Selten hat es in der Geschichte von pokalo.de eine Woche mit so vielen ambitionierten Anwärtern auf den Titel des „Wörns der Woche“ gegeben: Ob die Posse um Rafael van der Verrat, die erneut absolut indisponierte Innenverteidigung Kovac / Wörns beim BVB, die rücksichtslose Grätsche von Naldo gegen Judas Klose – Beispiele als Beleg für die weit verbreitete Geistesschlichtheit der Spezies Berufsfußballer gab es reichlich. Einer aber stellte in Sachen bodenloser Primitivität alle in den Schatten: Seit Jahren gehört er zu den konstantesten Torhütern der Bundesliga (und das in einem alles andere als konstant geführten Verein). Viele sehen in ihm bereits eine potentielle Nationalmannschafts-Nummer-1 für die Jahre 2008ff. Doch am Wochenende bewies Roman Weidenfeller, dass er in Sachen charakterlicher Reife noch Lichtjahre entfernt ist, internationalen Ansprüchen zu genügen.
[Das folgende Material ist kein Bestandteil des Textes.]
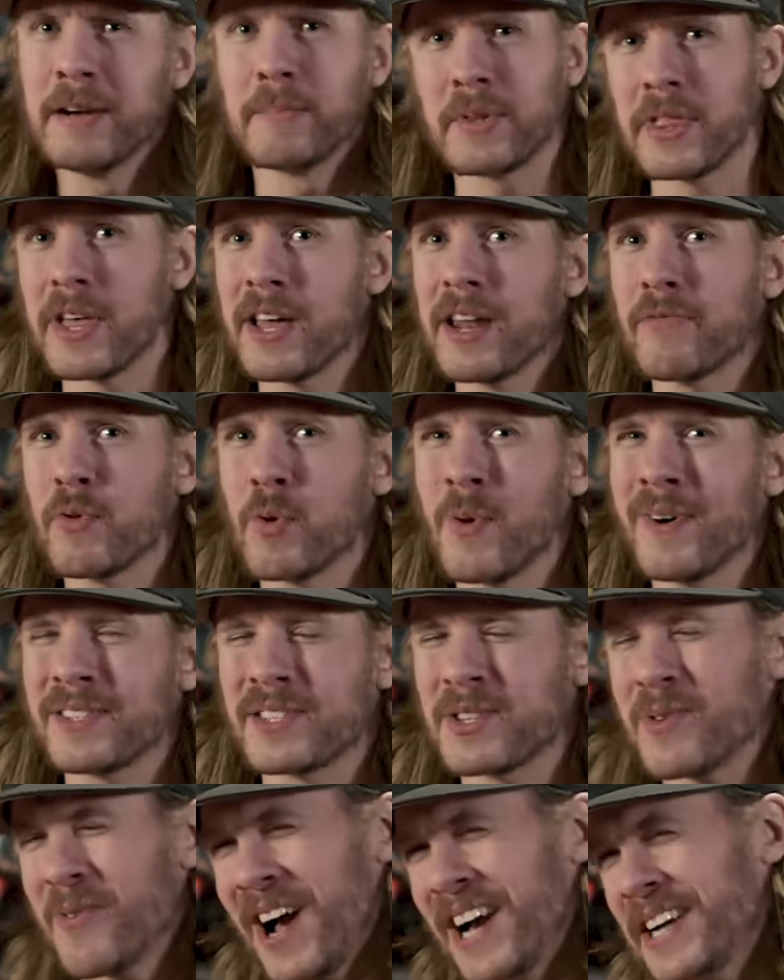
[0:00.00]
but then every
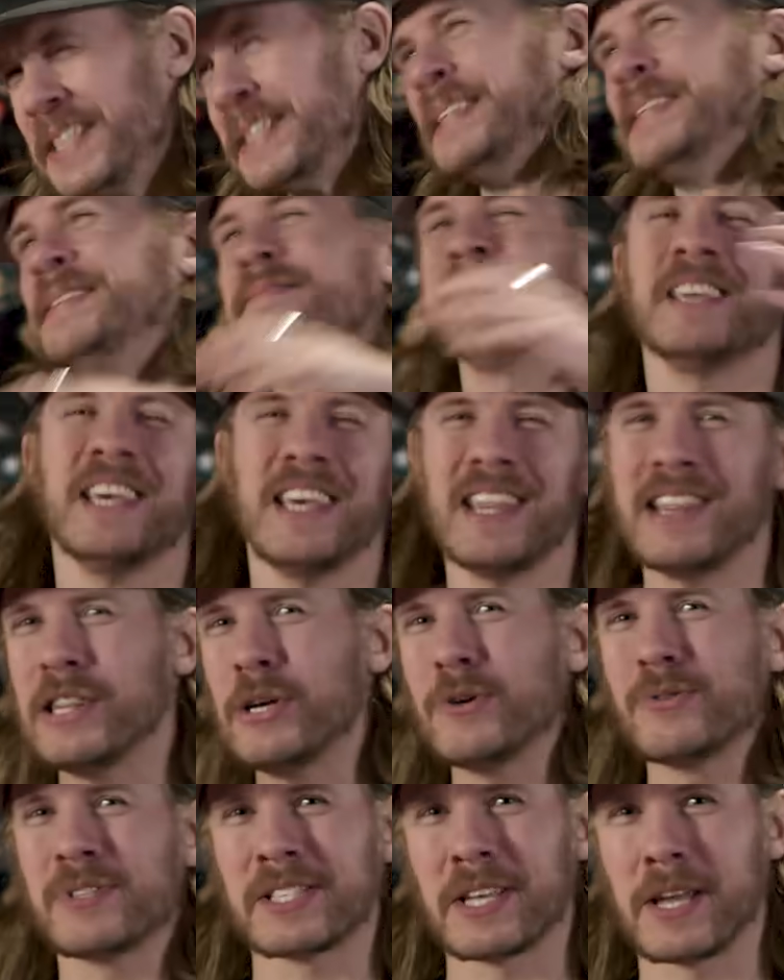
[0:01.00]
once in a while, they
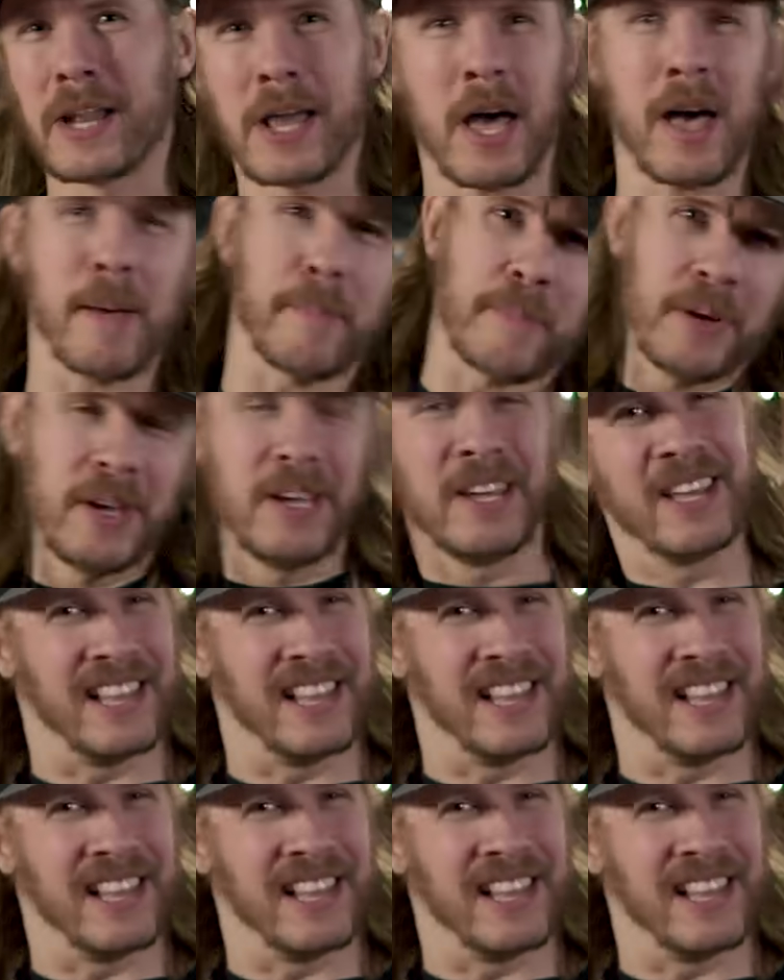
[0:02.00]
loosen up.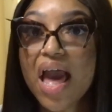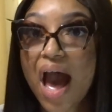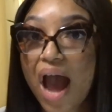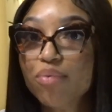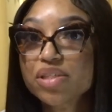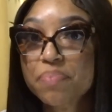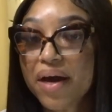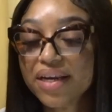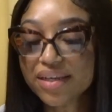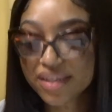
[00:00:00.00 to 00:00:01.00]
I
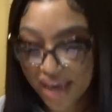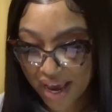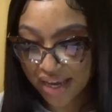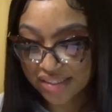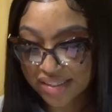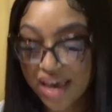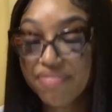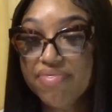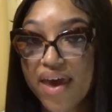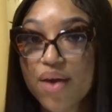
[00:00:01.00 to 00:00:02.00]
responded yes,
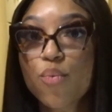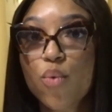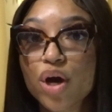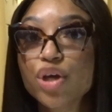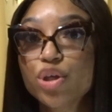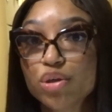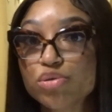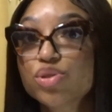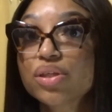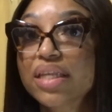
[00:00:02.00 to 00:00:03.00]
and they want you
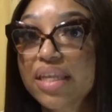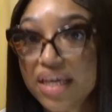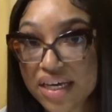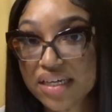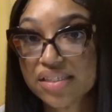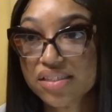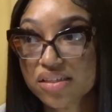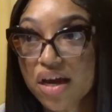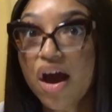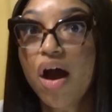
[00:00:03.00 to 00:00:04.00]
to listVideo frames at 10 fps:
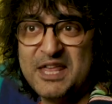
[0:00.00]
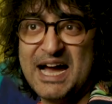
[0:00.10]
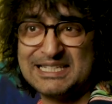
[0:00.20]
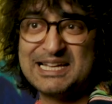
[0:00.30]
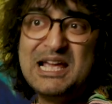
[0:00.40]

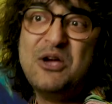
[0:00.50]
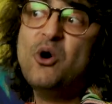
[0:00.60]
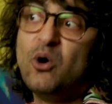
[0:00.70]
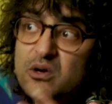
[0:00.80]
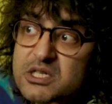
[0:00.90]
that,
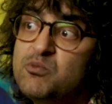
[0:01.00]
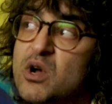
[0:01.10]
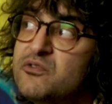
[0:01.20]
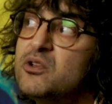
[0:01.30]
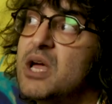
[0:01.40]
or this
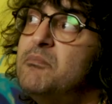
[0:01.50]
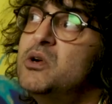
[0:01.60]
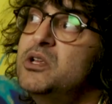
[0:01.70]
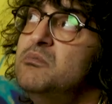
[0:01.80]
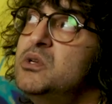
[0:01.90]
wonderful Cambodian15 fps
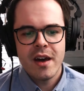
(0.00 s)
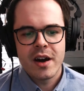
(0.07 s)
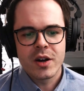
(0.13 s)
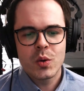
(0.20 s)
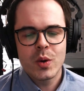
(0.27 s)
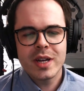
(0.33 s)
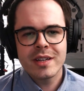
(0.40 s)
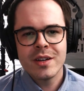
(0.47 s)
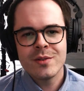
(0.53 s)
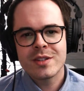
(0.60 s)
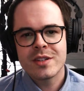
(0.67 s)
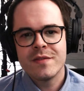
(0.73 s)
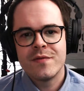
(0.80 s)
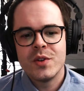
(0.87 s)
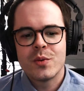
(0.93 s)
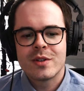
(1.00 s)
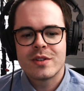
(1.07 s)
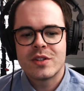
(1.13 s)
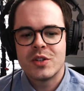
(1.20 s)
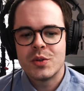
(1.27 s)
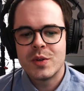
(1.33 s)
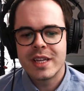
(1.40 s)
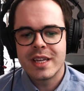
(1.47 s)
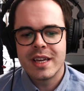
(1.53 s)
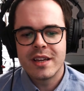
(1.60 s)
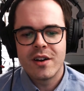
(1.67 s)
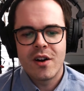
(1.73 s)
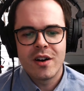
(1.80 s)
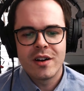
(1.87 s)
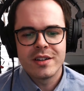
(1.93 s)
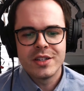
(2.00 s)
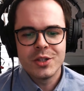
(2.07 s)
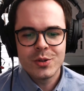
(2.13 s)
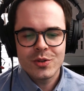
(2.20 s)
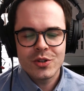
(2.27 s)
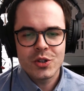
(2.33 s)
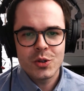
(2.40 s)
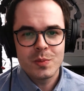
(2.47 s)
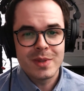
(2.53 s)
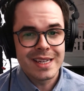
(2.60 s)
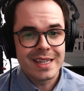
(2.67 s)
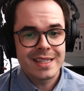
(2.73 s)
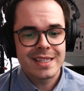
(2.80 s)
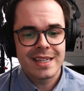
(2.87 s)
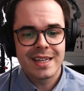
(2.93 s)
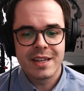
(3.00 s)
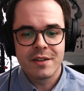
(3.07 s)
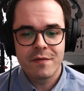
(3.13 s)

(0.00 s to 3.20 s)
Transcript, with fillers: A quick note to viewers tuning in on YouTube, LinkedIn,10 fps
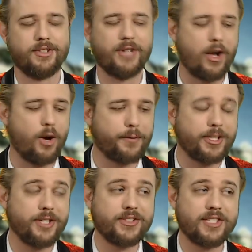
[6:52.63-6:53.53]
So now
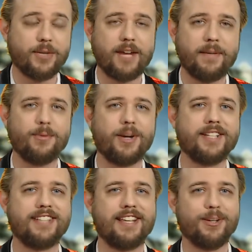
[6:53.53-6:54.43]
hopefully you see what I mean when I
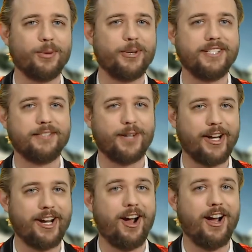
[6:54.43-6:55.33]
say that Rudy's a
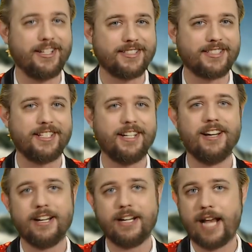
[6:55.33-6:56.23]
very honest
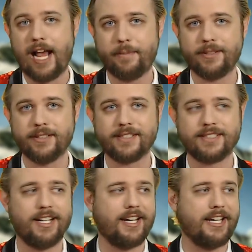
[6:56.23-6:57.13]

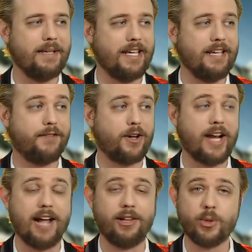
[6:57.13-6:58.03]
capitalist. He
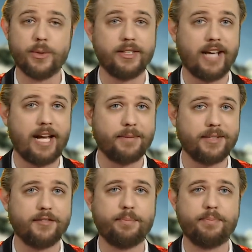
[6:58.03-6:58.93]
very eloquently, I
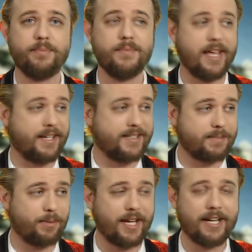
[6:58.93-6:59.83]
believe,
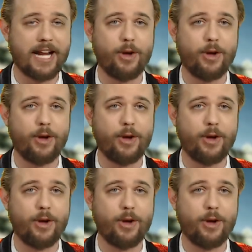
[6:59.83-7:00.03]
explained and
Als Dédé im Laufduell Asamoah schubste und dieser daraufhin heftig mit Weidenfeller zusammenprallte, entblödete sich Dortmunds Keeper nicht, den Nationalstürmer – mehrfach hintereinander und anhand der Zeitlupe der Fernsehkameras deutlich von seinen Lippen abzulesen – als „schwarzes Schwein“ zu beschimpfen. Kein Derby der Welt ist, wie es so schön heißt, „hitzig“ genug, diesen Ausfall zu rechtfertigen. Asamoahs martialische Geste beim Jubel über sein fulminantes Kopfballtor kurze Zeit später mutete im Vergleich dazu beinahe schon sympathisch an. Und Vollblutprolet Weidenfeller? Faselte den Reportern in die Mikrofone, dass er Asamoah nicht dergestalt beleidigt hätte, weil dies „nicht zu seinem Jargon“ gehören würde. Man glaubt es ihm aufs Wort…NOT!